● SOURCE DATA
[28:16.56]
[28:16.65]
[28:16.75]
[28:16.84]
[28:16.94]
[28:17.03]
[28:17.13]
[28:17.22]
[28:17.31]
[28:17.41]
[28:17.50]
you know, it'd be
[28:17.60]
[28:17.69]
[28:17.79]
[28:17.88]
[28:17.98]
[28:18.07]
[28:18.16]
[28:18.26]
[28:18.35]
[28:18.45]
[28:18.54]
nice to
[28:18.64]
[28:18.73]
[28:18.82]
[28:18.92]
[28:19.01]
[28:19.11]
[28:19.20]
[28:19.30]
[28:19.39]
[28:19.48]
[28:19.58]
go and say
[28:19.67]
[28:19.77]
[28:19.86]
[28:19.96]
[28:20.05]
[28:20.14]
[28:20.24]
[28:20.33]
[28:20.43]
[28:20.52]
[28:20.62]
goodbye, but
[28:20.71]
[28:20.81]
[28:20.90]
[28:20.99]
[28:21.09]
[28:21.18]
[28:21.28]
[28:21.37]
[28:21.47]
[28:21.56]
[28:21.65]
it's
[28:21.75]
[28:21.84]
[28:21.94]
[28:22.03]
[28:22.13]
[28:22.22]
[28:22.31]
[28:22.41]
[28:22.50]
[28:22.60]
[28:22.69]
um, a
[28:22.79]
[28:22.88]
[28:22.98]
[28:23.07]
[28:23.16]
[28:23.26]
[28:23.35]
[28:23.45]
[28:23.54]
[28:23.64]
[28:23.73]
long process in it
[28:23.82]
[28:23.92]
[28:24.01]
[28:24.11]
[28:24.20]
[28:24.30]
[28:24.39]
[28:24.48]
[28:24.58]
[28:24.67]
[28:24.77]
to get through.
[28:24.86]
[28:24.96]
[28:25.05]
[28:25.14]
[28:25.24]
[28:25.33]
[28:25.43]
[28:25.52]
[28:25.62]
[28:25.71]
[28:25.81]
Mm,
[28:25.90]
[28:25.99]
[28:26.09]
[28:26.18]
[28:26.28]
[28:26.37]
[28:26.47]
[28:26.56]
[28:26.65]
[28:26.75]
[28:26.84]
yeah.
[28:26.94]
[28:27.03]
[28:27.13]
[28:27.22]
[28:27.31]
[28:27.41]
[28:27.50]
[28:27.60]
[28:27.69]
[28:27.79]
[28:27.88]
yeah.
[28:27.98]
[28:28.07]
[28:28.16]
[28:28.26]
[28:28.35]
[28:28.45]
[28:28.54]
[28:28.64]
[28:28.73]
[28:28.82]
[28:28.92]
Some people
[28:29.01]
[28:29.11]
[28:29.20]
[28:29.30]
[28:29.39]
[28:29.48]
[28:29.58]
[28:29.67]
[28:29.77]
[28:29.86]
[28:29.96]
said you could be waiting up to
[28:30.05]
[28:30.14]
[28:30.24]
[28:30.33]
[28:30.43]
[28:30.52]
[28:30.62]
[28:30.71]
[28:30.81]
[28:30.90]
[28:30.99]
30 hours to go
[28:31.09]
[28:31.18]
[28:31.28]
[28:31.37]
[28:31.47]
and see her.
* * *
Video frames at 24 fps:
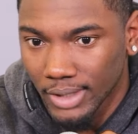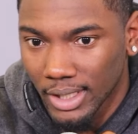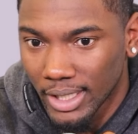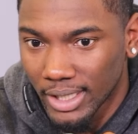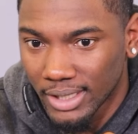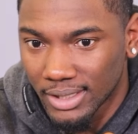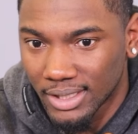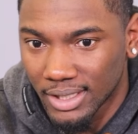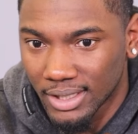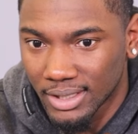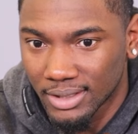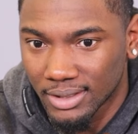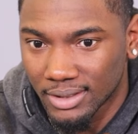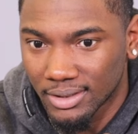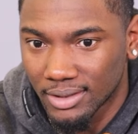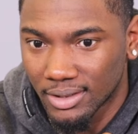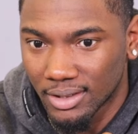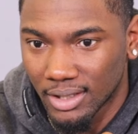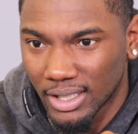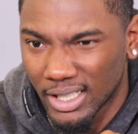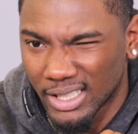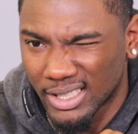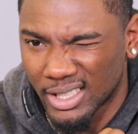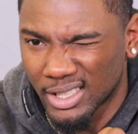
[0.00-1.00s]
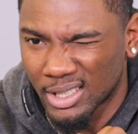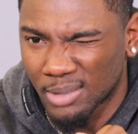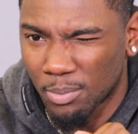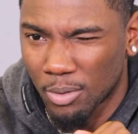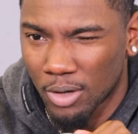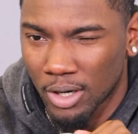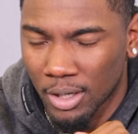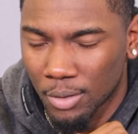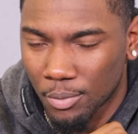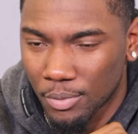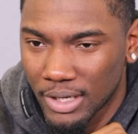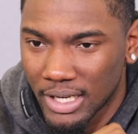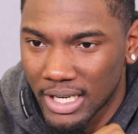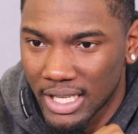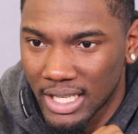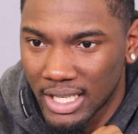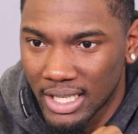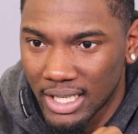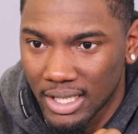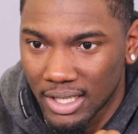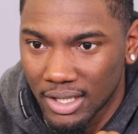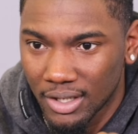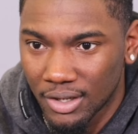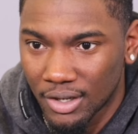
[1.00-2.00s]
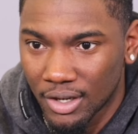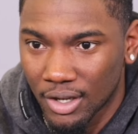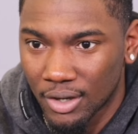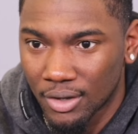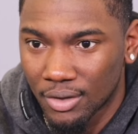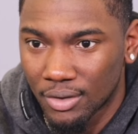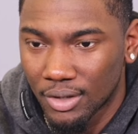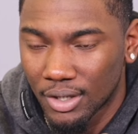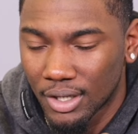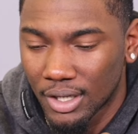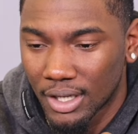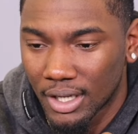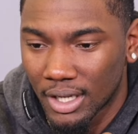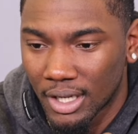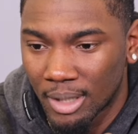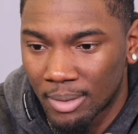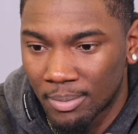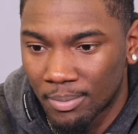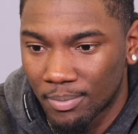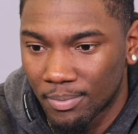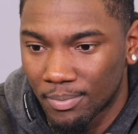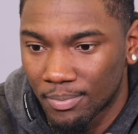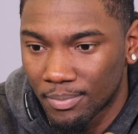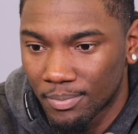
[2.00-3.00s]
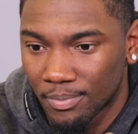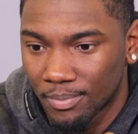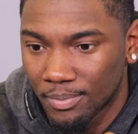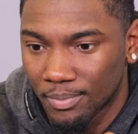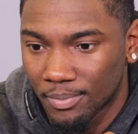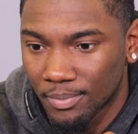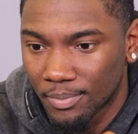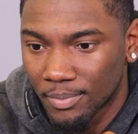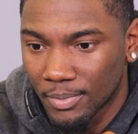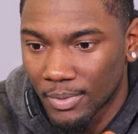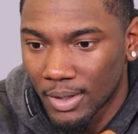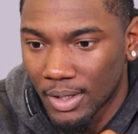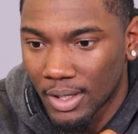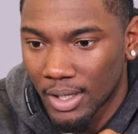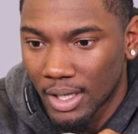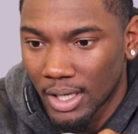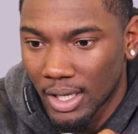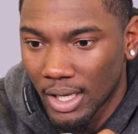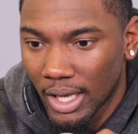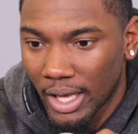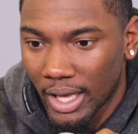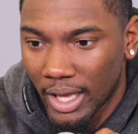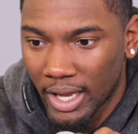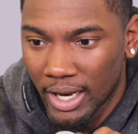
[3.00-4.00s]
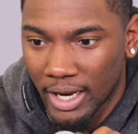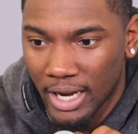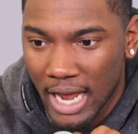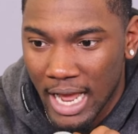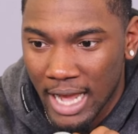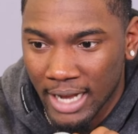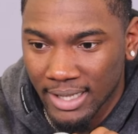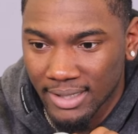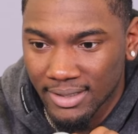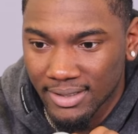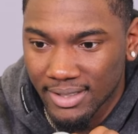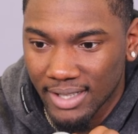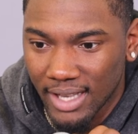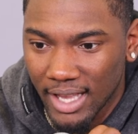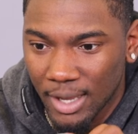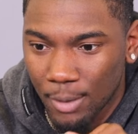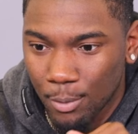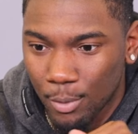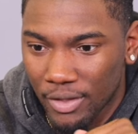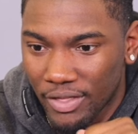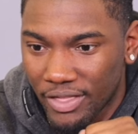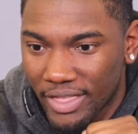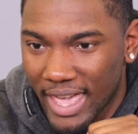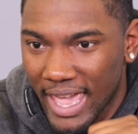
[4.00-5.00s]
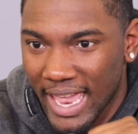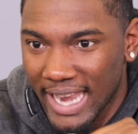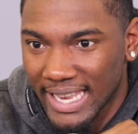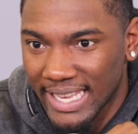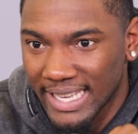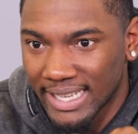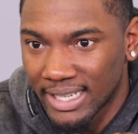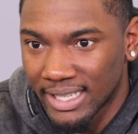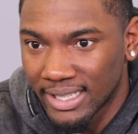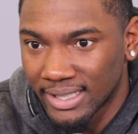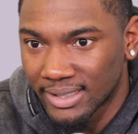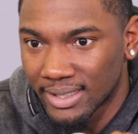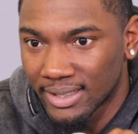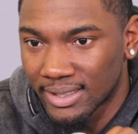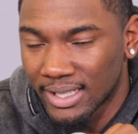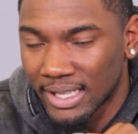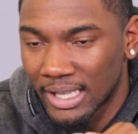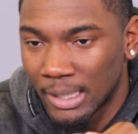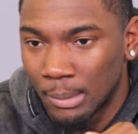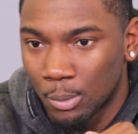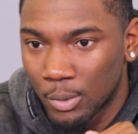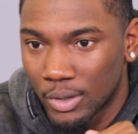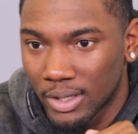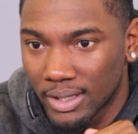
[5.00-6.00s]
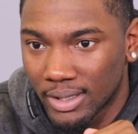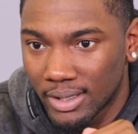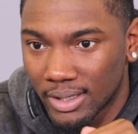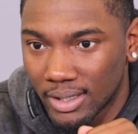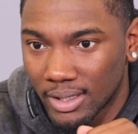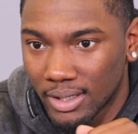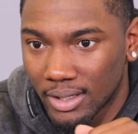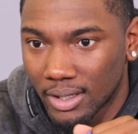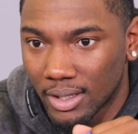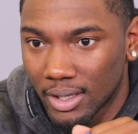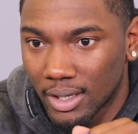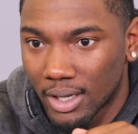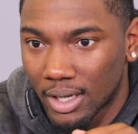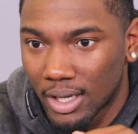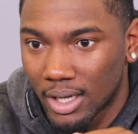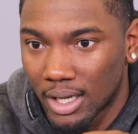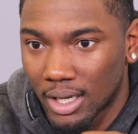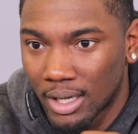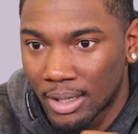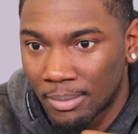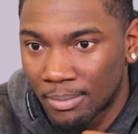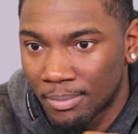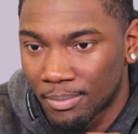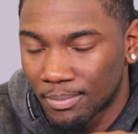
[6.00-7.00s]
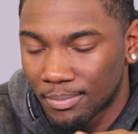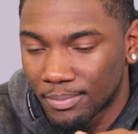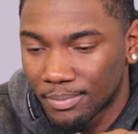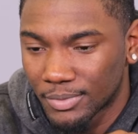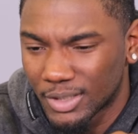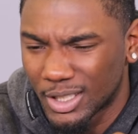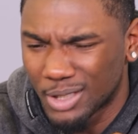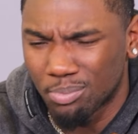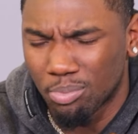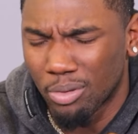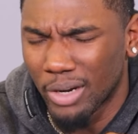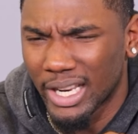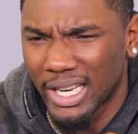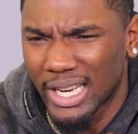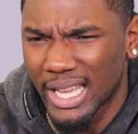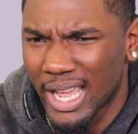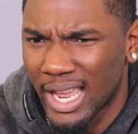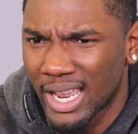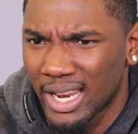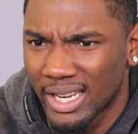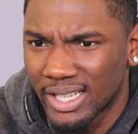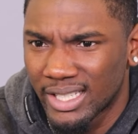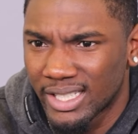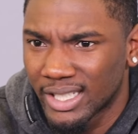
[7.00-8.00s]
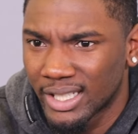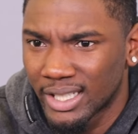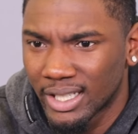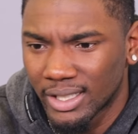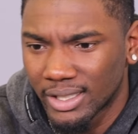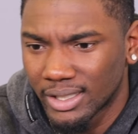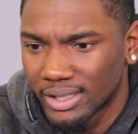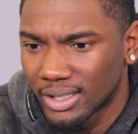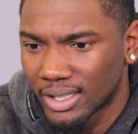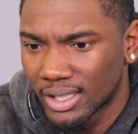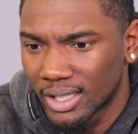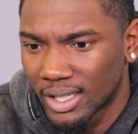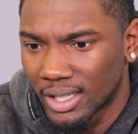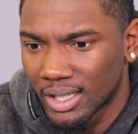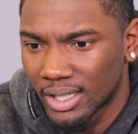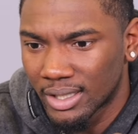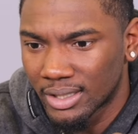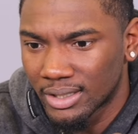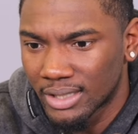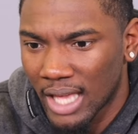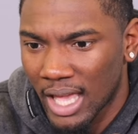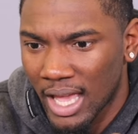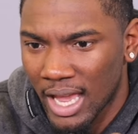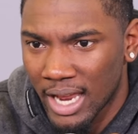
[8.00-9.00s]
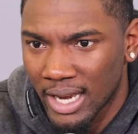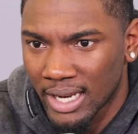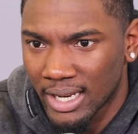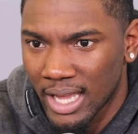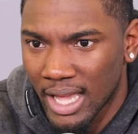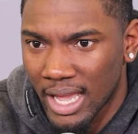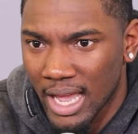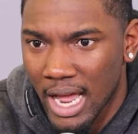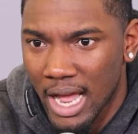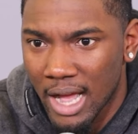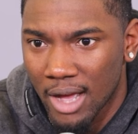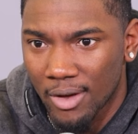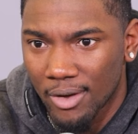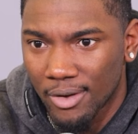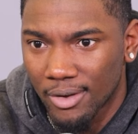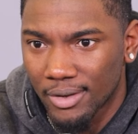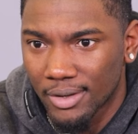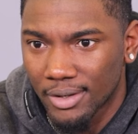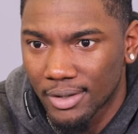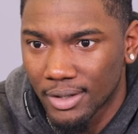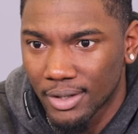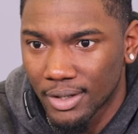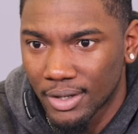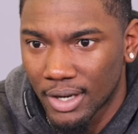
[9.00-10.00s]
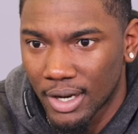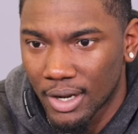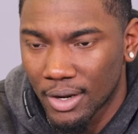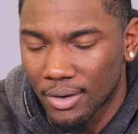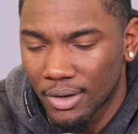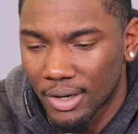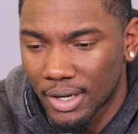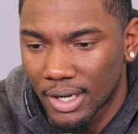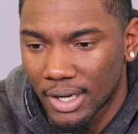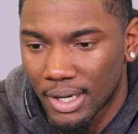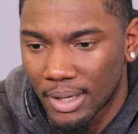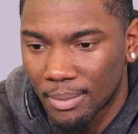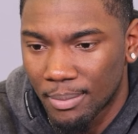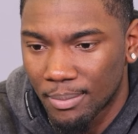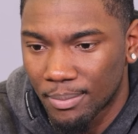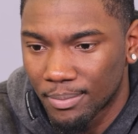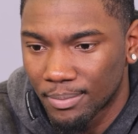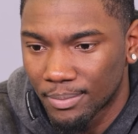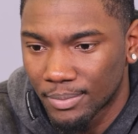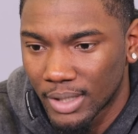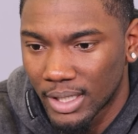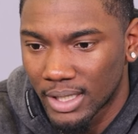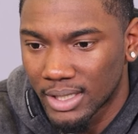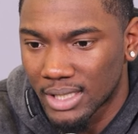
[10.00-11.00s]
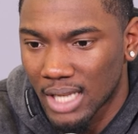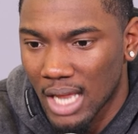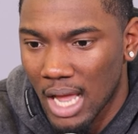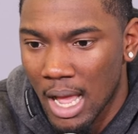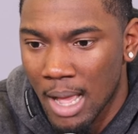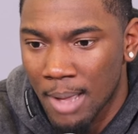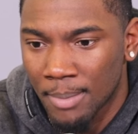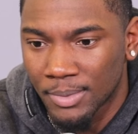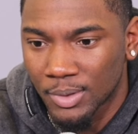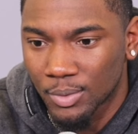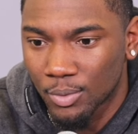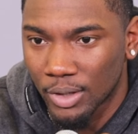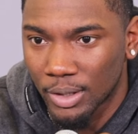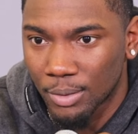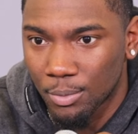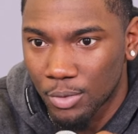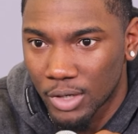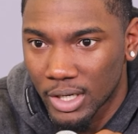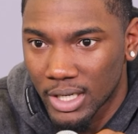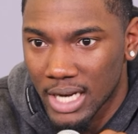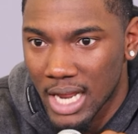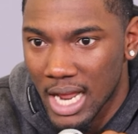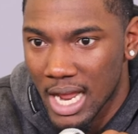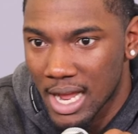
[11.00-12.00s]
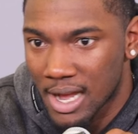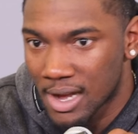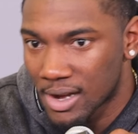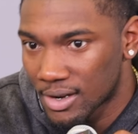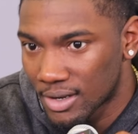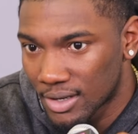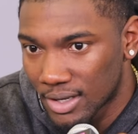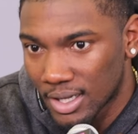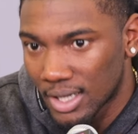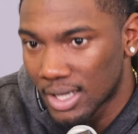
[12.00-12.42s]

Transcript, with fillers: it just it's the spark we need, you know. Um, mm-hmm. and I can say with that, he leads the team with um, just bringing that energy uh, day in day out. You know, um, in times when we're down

● PROBLEM DESCRIPTION
The output is the stretch above from the line with "[6.00-7.00s]" through the line with "Transcript, with fillers: it", copied word for word with both ends kept and every picture dropped.

● TASK RESULT
[6.00-7.00s]
[7.00-8.00s]
[8.00-9.00s]
[9.00-10.00s]
[10.00-11.00s]
[11.00-12.00s]
[12.00-12.42s]

Transcript, with fillers: it just it's the spark we need, you know. Um, mm-hmm. and I can say with that, he leads the team with um, just bringing that energy uh, day in day out. You know, um, in times when we're down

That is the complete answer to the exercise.